"The missing ingredient in software security: grassroots education"


David A. Wheeler
 

All, FYI, I just posted an opinion piece (by me) in TEISS titled
"The missing ingredient in software security: grassroots education"
https://www.teiss.co.uk/news/the-missing-ingredient-in-software-security-grassroots-education

Among other things the article says:
* "I was recently asked, “what’s the role of grassroots education in developing secure software and securing software supply chains?” My answer is “none, because we lack grass.”
* “Grassroots education” implies ordinary practitioners teaching their peers, like grass spreading from its roots across an area once it has grown in one part of the area.
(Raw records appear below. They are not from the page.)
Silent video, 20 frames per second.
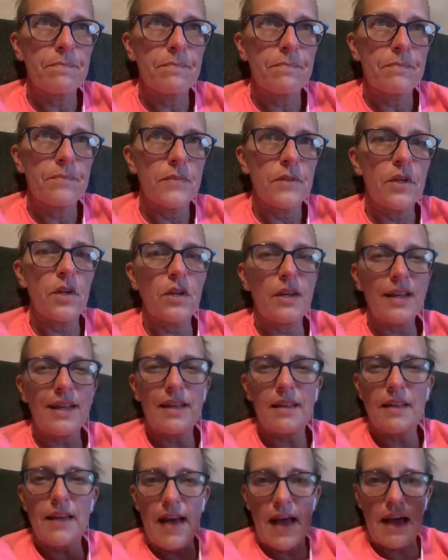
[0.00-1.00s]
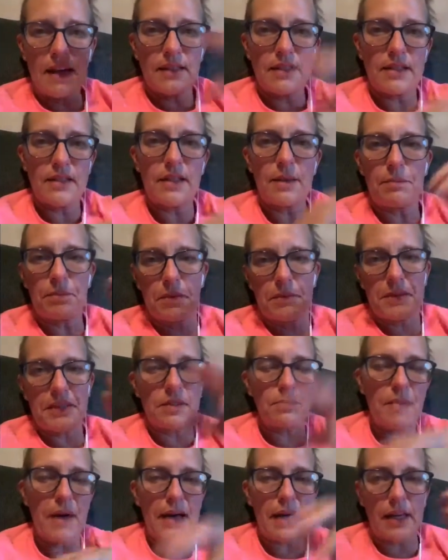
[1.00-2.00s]
like they add the supplements
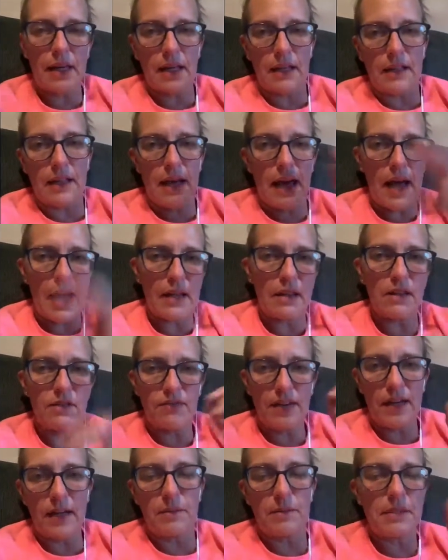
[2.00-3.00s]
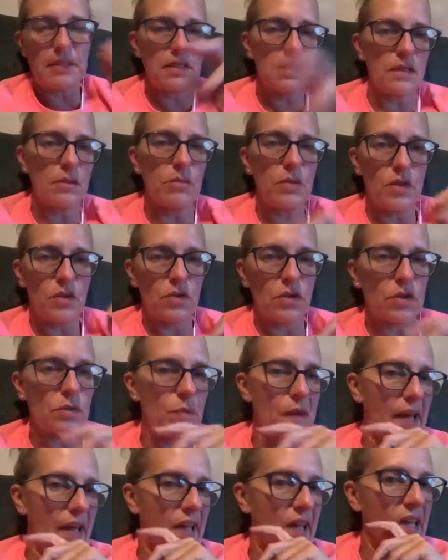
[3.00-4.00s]
back in. They add the vitamins and the minerals
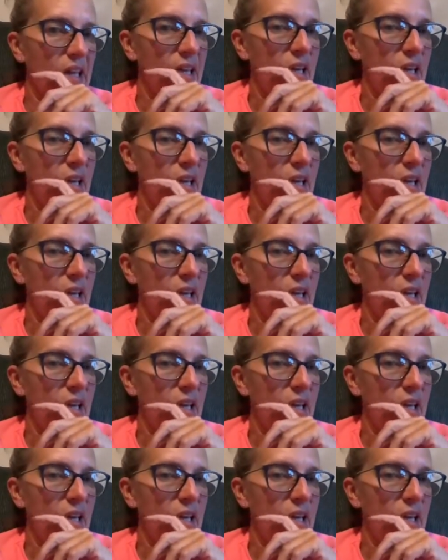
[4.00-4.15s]
back in.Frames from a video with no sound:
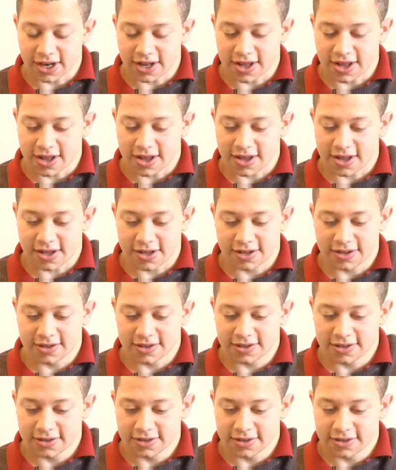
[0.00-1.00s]

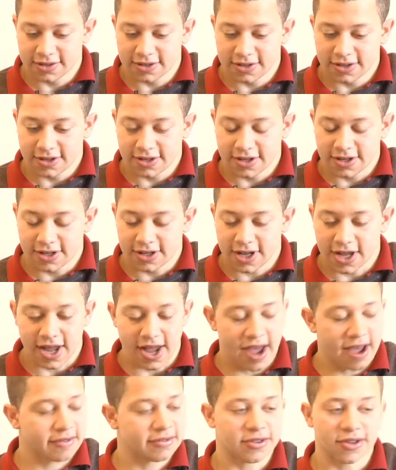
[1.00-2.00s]

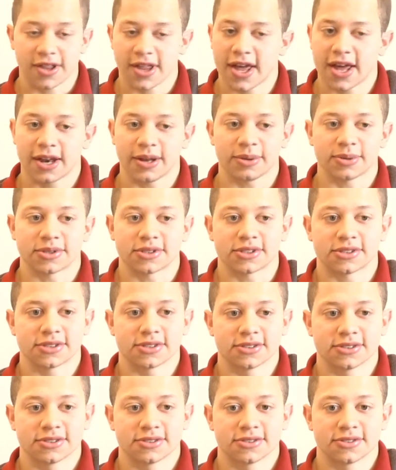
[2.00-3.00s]
after that it was
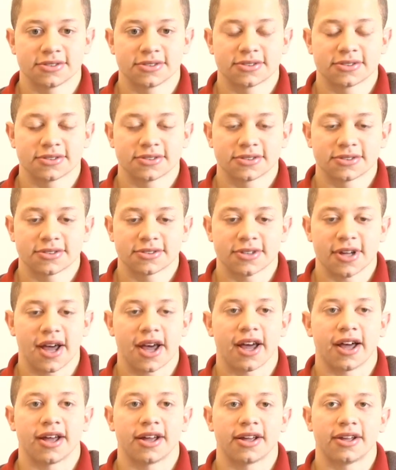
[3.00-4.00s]

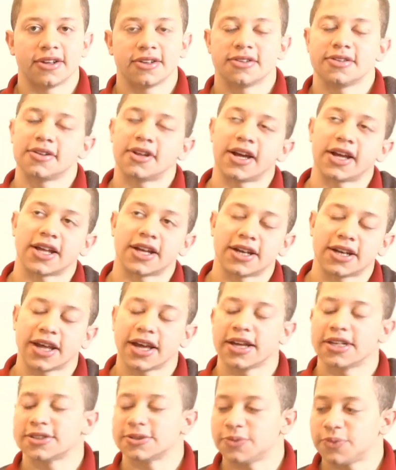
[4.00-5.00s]
like in
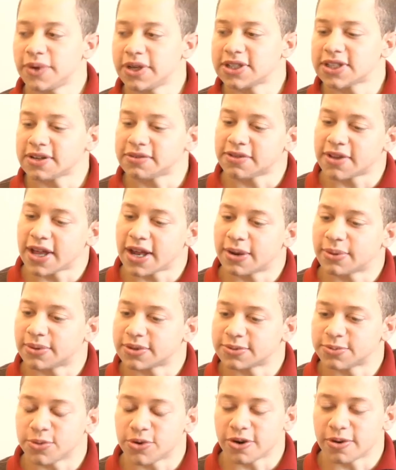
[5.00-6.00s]
days and weeks after that it
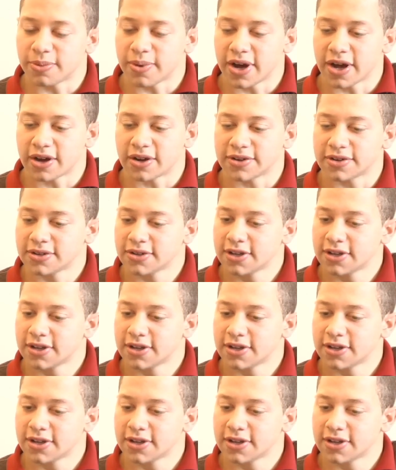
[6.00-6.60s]
was more about,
Grassroots education can be effective when information is widely but not universally known.
* There’s just one problem: we lack grass. Relatively few software developers know how to develop secure software, or how to secure their software supply chains. That’s because we don’t teach developers what they need to know.
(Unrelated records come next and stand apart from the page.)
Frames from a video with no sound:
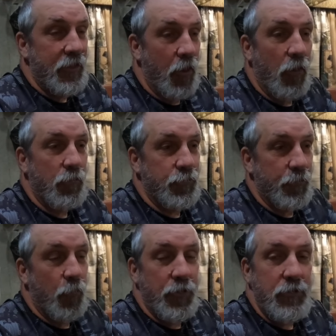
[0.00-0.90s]
you know,
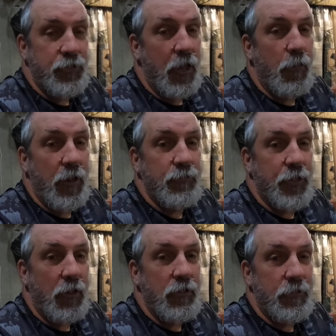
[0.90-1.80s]
when you see one of them
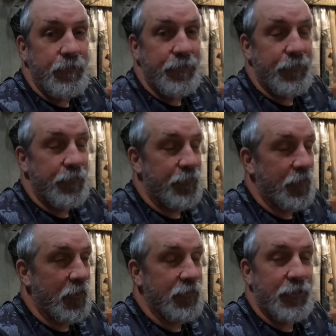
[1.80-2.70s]
suckers,
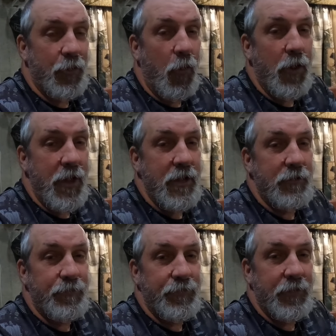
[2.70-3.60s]
because the story
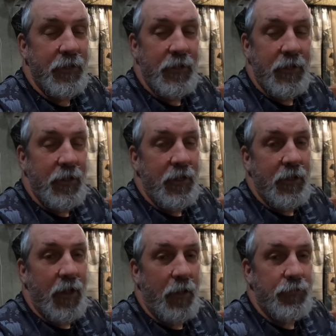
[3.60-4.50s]
is,
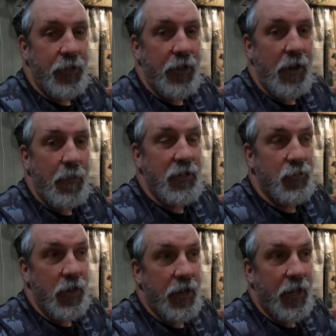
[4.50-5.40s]
I'm sitting there in my
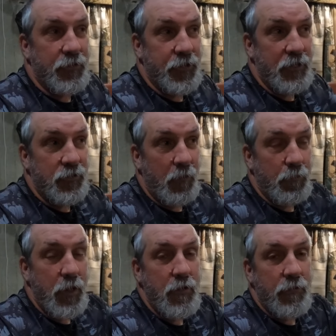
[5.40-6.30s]
tree and I see
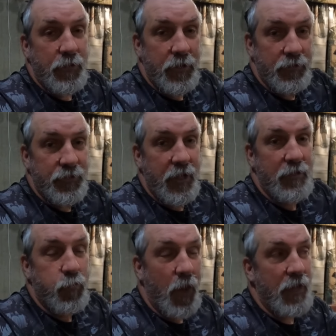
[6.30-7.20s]
something move and see
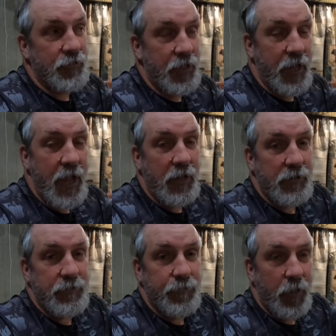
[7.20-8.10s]
this white set of
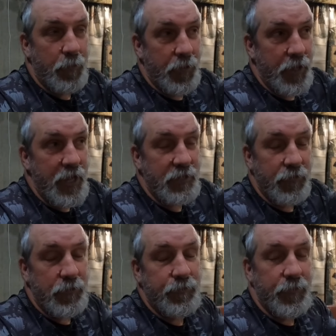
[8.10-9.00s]
antlers up in the edge of
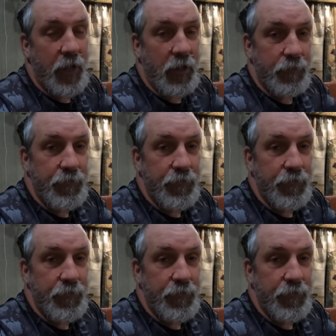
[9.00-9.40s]
a, like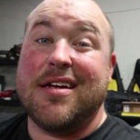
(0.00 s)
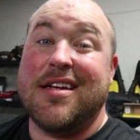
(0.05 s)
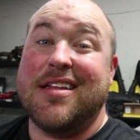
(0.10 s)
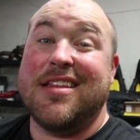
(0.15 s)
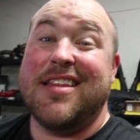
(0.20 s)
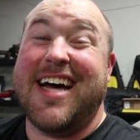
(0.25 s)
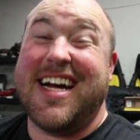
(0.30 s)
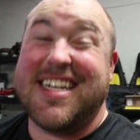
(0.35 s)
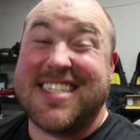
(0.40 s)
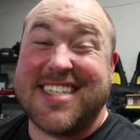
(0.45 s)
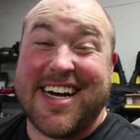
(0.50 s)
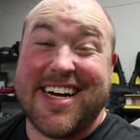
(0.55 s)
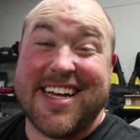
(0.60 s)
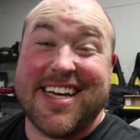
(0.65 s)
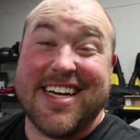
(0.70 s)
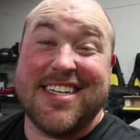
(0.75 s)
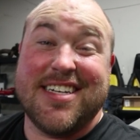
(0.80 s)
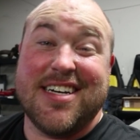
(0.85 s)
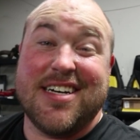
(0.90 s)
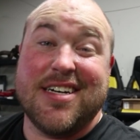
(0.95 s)
And that's got to
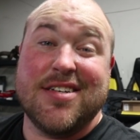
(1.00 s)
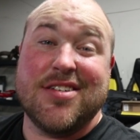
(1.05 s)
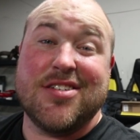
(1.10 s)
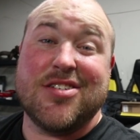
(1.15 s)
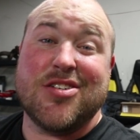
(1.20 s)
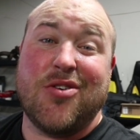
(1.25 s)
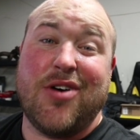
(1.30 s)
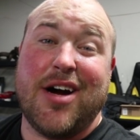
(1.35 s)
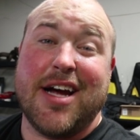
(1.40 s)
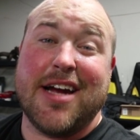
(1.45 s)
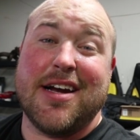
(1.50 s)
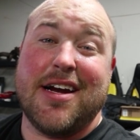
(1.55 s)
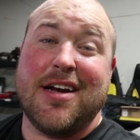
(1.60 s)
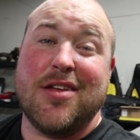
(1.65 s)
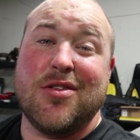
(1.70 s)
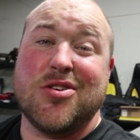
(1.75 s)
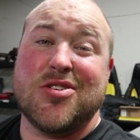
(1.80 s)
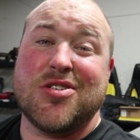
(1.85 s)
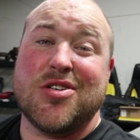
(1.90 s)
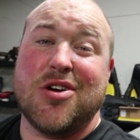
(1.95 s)
get done so I can
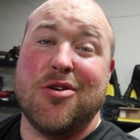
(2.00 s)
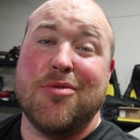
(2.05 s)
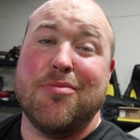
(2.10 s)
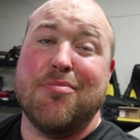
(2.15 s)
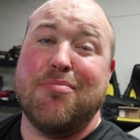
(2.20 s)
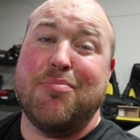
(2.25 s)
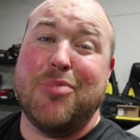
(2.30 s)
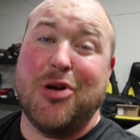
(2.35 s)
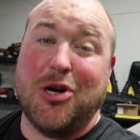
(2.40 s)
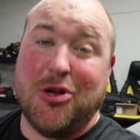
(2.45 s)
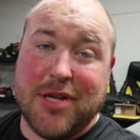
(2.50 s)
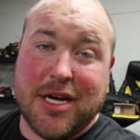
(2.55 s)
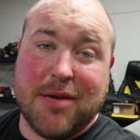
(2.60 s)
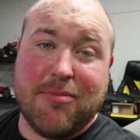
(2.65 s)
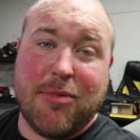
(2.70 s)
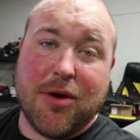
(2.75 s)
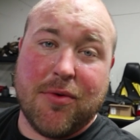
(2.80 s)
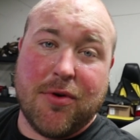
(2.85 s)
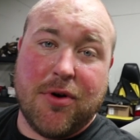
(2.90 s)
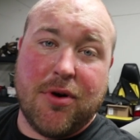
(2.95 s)
either start building
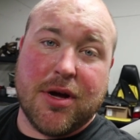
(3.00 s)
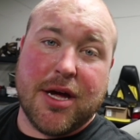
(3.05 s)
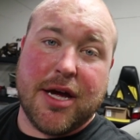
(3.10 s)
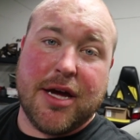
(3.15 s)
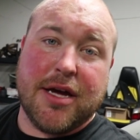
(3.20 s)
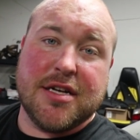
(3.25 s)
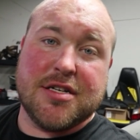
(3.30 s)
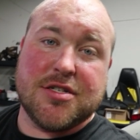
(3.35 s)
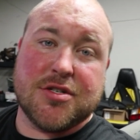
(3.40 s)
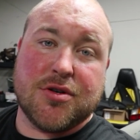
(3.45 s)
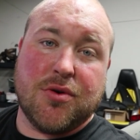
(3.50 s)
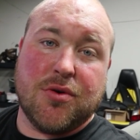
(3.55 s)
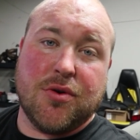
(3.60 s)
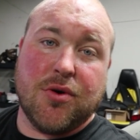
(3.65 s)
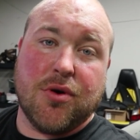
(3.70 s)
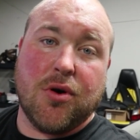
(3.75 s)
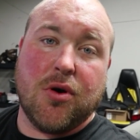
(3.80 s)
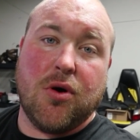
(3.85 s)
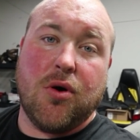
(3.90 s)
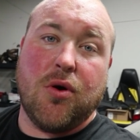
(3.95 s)
my roll cage
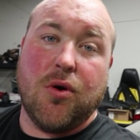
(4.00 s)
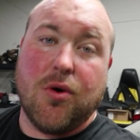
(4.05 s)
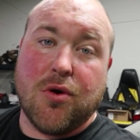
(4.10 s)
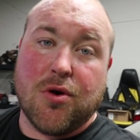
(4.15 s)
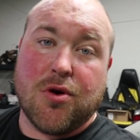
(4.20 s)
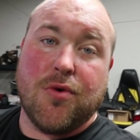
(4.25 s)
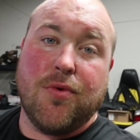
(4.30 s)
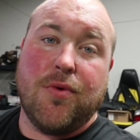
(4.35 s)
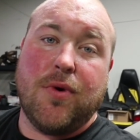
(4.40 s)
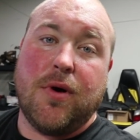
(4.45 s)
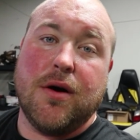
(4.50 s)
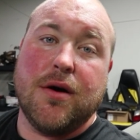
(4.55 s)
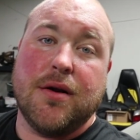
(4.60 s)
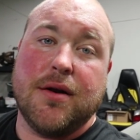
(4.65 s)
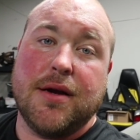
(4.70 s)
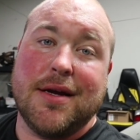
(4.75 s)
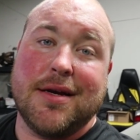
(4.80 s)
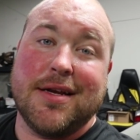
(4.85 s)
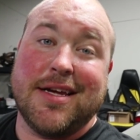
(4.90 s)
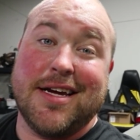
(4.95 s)
or order
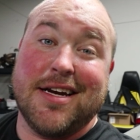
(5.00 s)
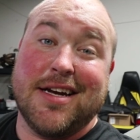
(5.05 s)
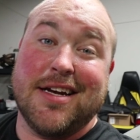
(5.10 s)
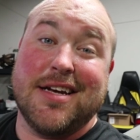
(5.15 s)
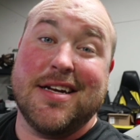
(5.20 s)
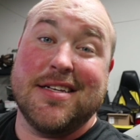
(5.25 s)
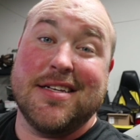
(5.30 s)
one and get it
It then argues for the need for education in many different circumstances, as well as giving a list of the kinds of things that need to be taught. It in particular points to the OpenSSF & the mobilization plan (and thus, by implication, this WG and the Education SIG).

This is all part of our efforts to "get the word out" in different fora... and hopefully gain new participants in the long term. I thought everyone here should know!

Access to this TEISS article is free, but registration required.